Exercise: In your copy, leave out the pictures and output only the lines from the one holding "[00:00:02.00 to 00:00:03.00]" through the end of the data below, exactly.

Saved entries:
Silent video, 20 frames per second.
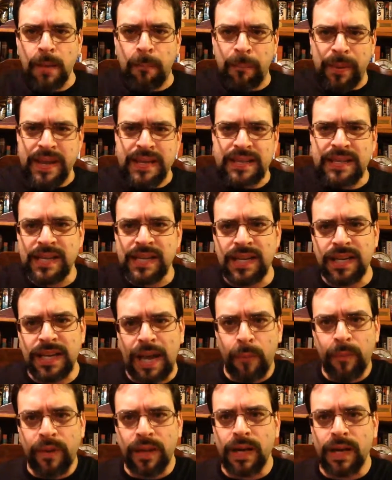a PT, and
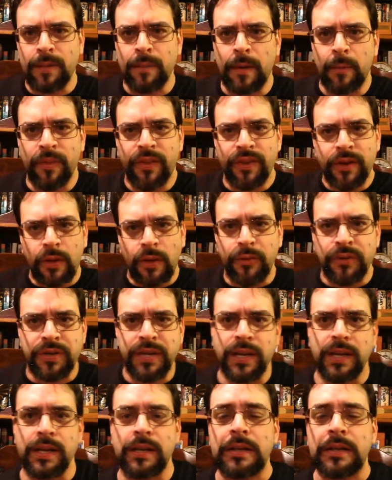now we got to come up with another
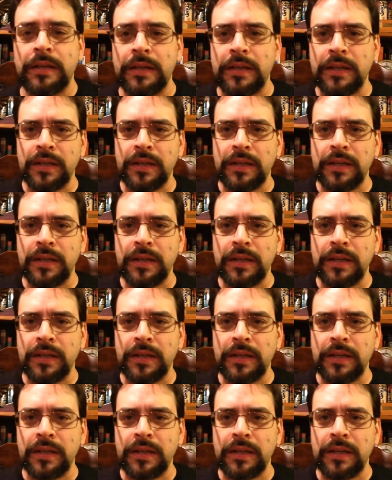T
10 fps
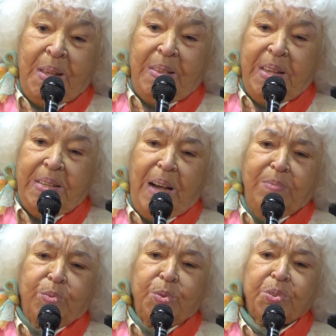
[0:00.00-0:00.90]
they
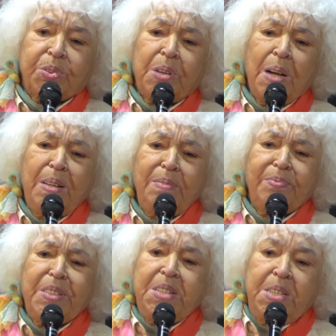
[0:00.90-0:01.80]
have to struggle
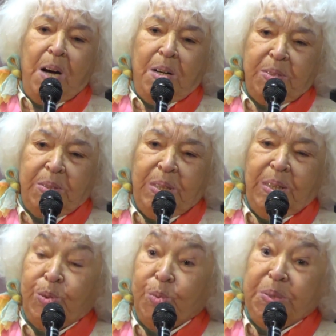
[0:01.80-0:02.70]
very hard
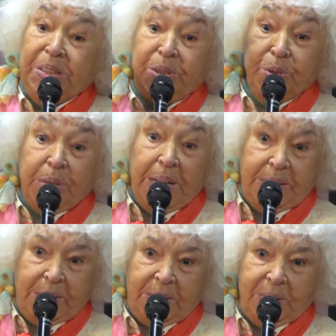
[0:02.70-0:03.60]
to be
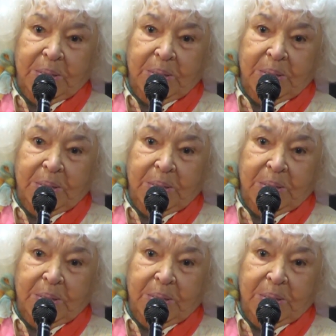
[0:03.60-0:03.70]
educated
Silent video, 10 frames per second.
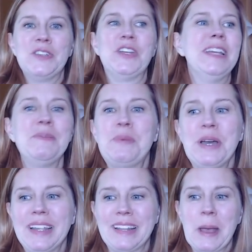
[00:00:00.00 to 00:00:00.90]
she
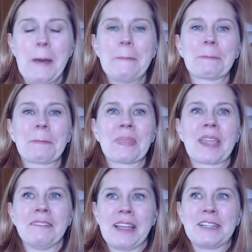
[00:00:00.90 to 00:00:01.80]
put,
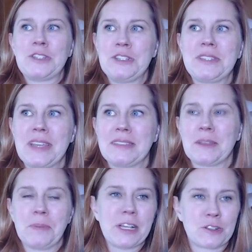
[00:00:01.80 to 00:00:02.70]
like, she sent
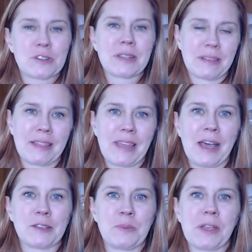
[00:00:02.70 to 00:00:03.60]
the pictures and let the
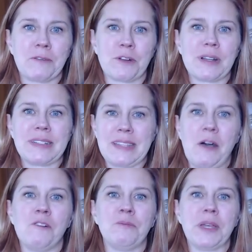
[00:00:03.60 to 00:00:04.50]
house speak for
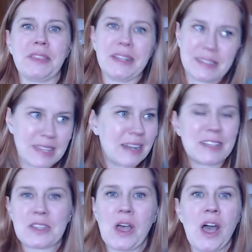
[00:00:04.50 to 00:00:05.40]
itself, but then sent
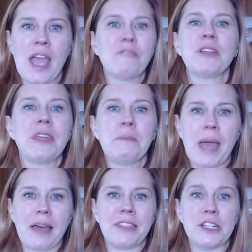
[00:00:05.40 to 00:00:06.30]
us everything
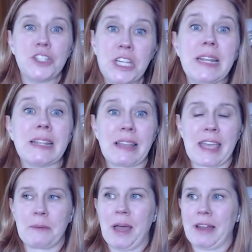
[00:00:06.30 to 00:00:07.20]
bad that she didn't
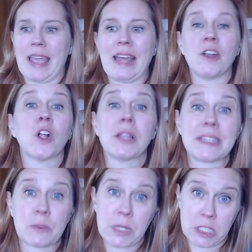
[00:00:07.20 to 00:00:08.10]
like about it, and her
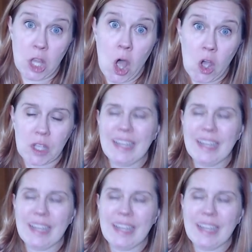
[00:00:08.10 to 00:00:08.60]
list was long.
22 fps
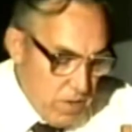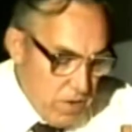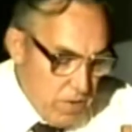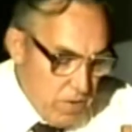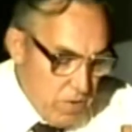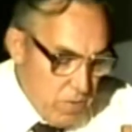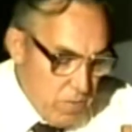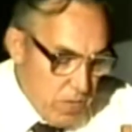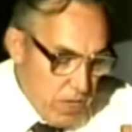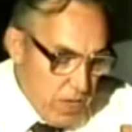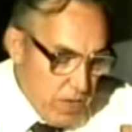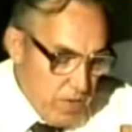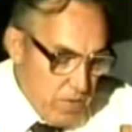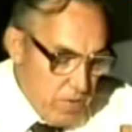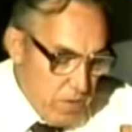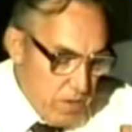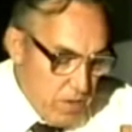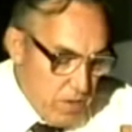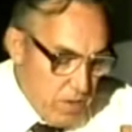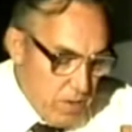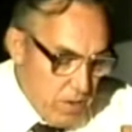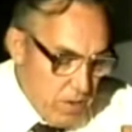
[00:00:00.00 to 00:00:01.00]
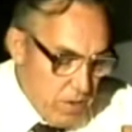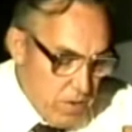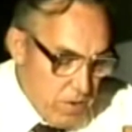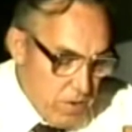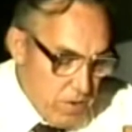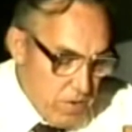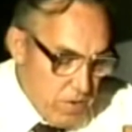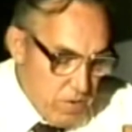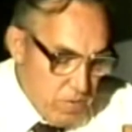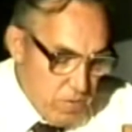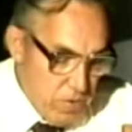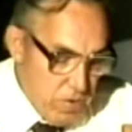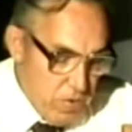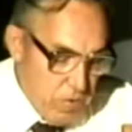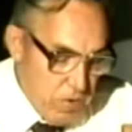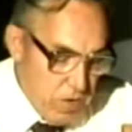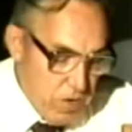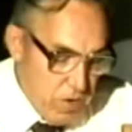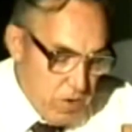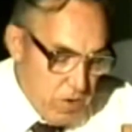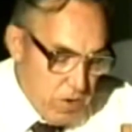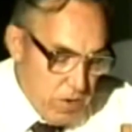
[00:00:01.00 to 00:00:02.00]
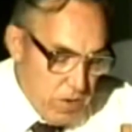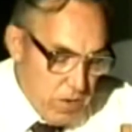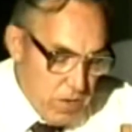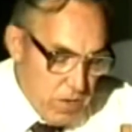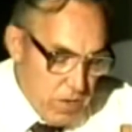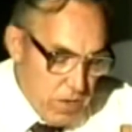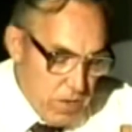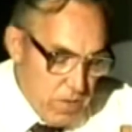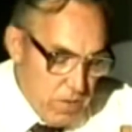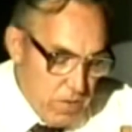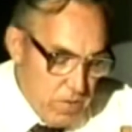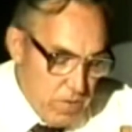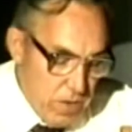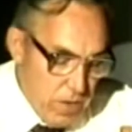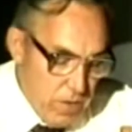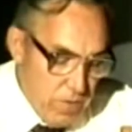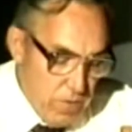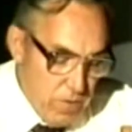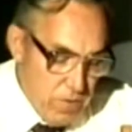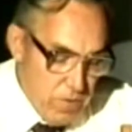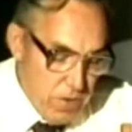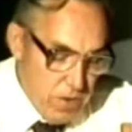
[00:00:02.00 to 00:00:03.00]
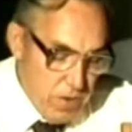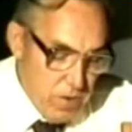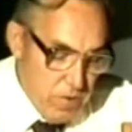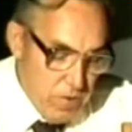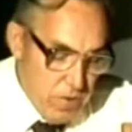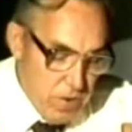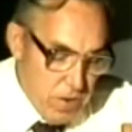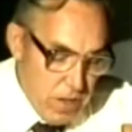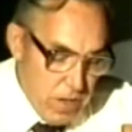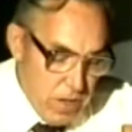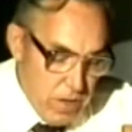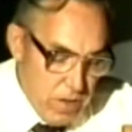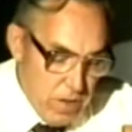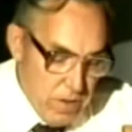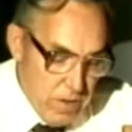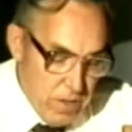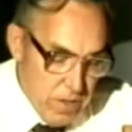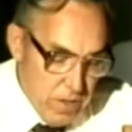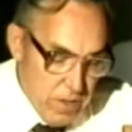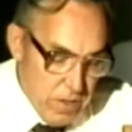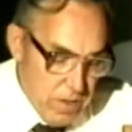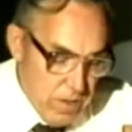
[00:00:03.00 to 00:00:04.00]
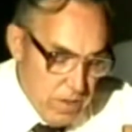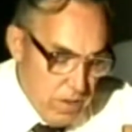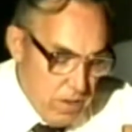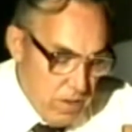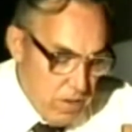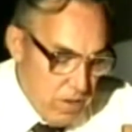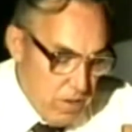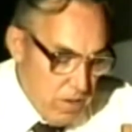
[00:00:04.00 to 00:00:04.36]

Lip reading: that is amazing, since it was recorded in the 7th century A.D.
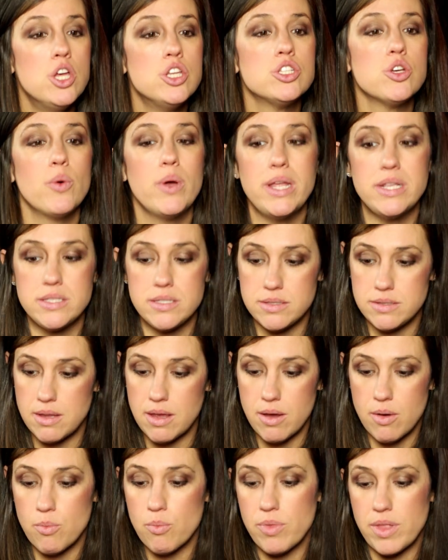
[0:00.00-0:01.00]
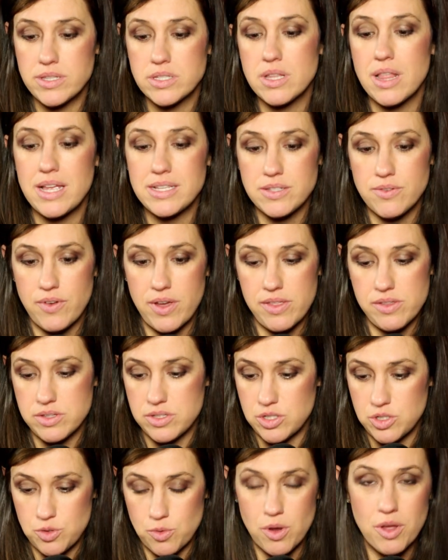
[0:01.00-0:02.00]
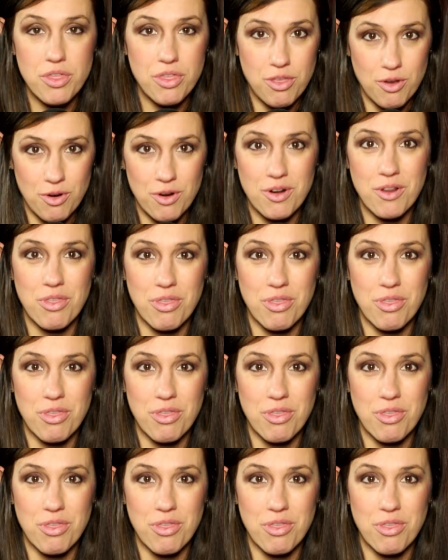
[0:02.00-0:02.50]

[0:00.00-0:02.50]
So let's classify this into a third,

Output of the exercise:
[00:00:02.00 to 00:00:03.00]
[00:00:03.00 to 00:00:04.00]
[00:00:04.00 to 00:00:04.36]

Lip reading: that is amazing, since it was recorded in the 7th century A.D.
[0:00.00-0:01.00]
[0:01.00-0:02.00]
[0:02.00-0:02.50]

[0:00.00-0:02.50]
So let's classify this into a third,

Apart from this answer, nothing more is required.